Dataset entries

_____

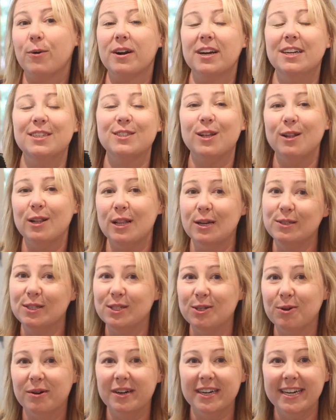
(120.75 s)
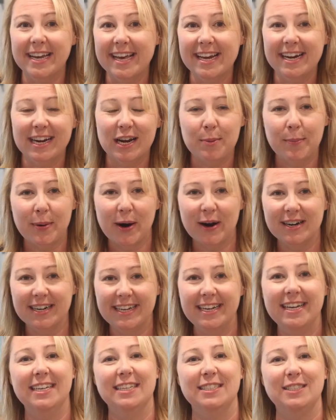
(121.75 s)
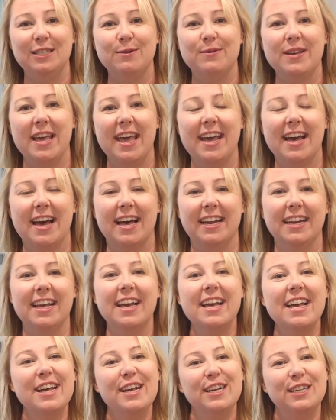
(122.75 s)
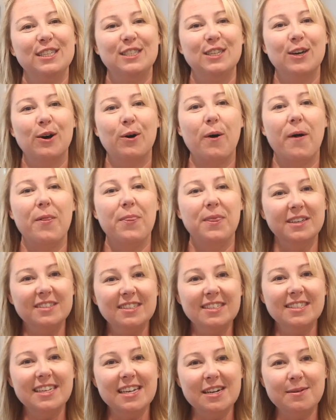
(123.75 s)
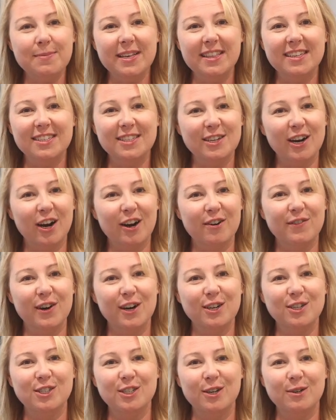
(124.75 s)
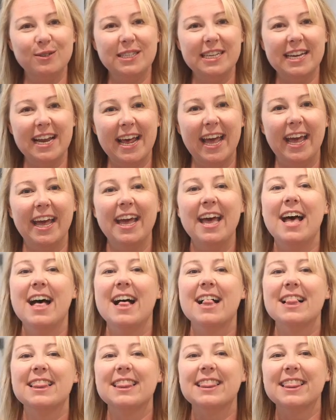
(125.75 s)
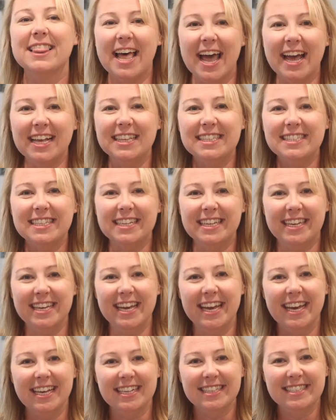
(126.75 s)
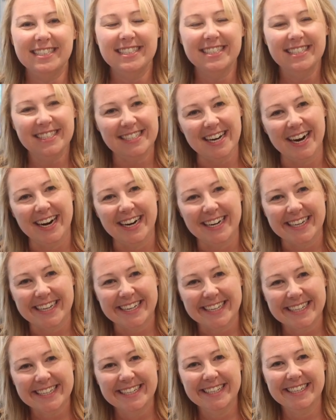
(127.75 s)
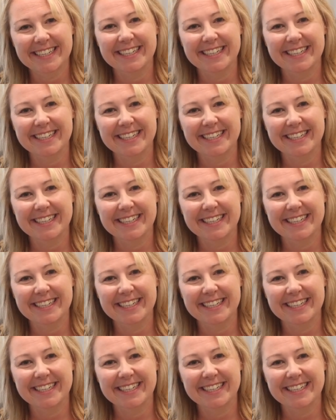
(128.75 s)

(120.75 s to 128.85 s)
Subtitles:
or as close to organic party as you can. So this is going to be the star of our show today. Let's get started.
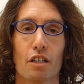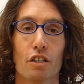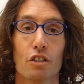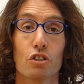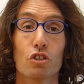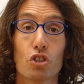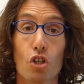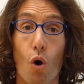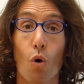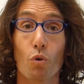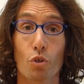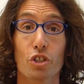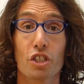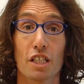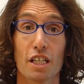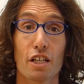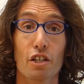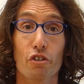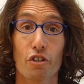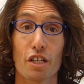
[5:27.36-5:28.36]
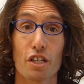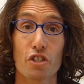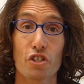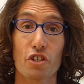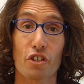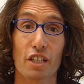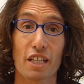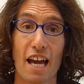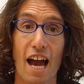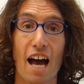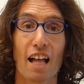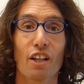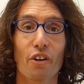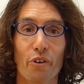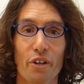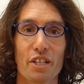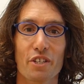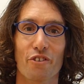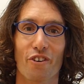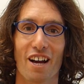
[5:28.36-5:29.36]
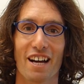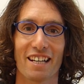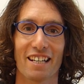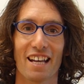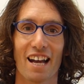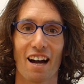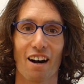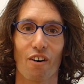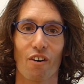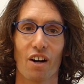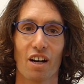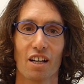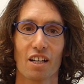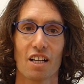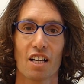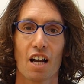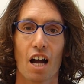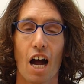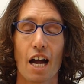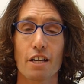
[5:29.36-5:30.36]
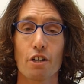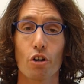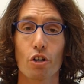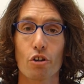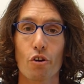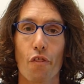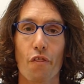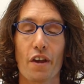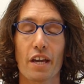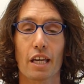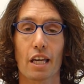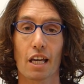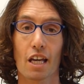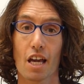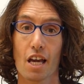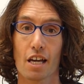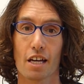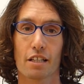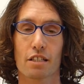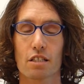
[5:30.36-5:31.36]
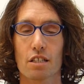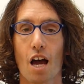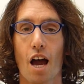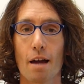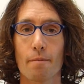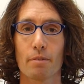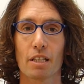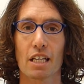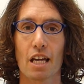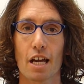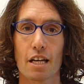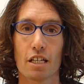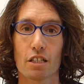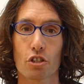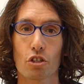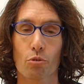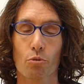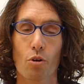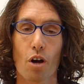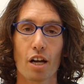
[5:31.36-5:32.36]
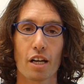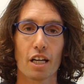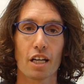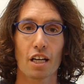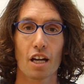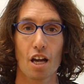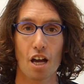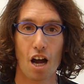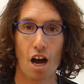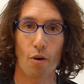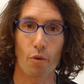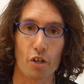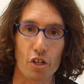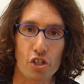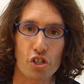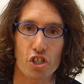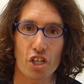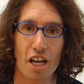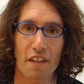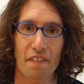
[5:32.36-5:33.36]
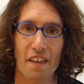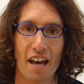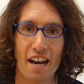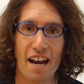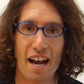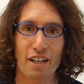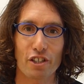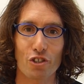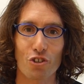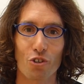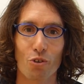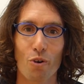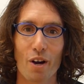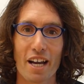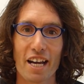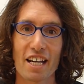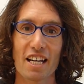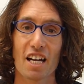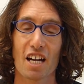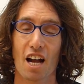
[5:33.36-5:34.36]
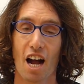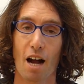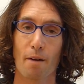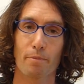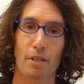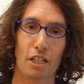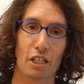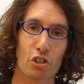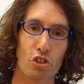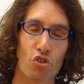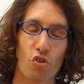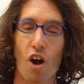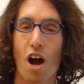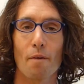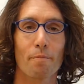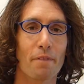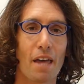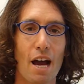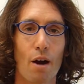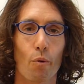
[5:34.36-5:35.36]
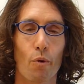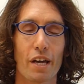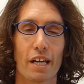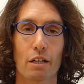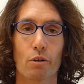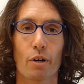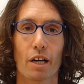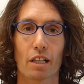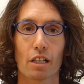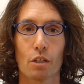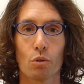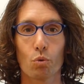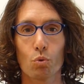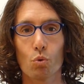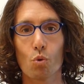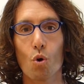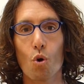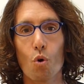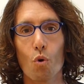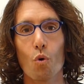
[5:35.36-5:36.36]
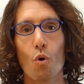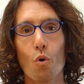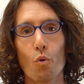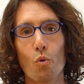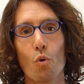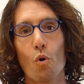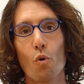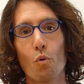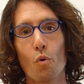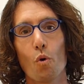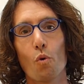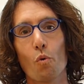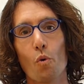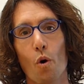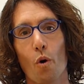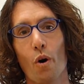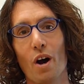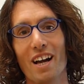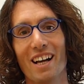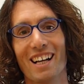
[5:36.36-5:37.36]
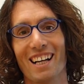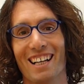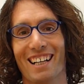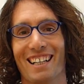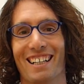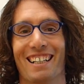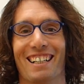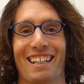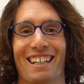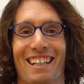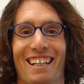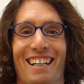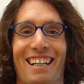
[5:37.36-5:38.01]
Don't decrease your calories right now. I know you're thinking, it's time to get into running. I want to shed that extra weight. I'm going to drop that weight quickly. Whoa, whoa, whoa, whoa, whoa.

_____

Every line of the data should be transcribed exactly. Omit the images.

(120.75 s)
(121.75 s)
(122.75 s)
(123.75 s)
(124.75 s)
(125.75 s)
(126.75 s)
(127.75 s)
(128.75 s)

(120.75 s to 128.85 s)
Subtitles:
or as close to organic party as you can. So this is going to be the star of our show today. Let's get started.
[5:27.36-5:28.36]
[5:28.36-5:29.36]
[5:29.36-5:30.36]
[5:30.36-5:31.36]
[5:31.36-5:32.36]
[5:32.36-5:33.36]
[5:33.36-5:34.36]
[5:34.36-5:35.36]
[5:35.36-5:36.36]
[5:36.36-5:37.36]
[5:37.36-5:38.01]
Don't decrease your calories right now. I know you're thinking, it's time to get into running. I want to shed that extra weight. I'm going to drop that weight quickly. Whoa, whoa, whoa, whoa, whoa.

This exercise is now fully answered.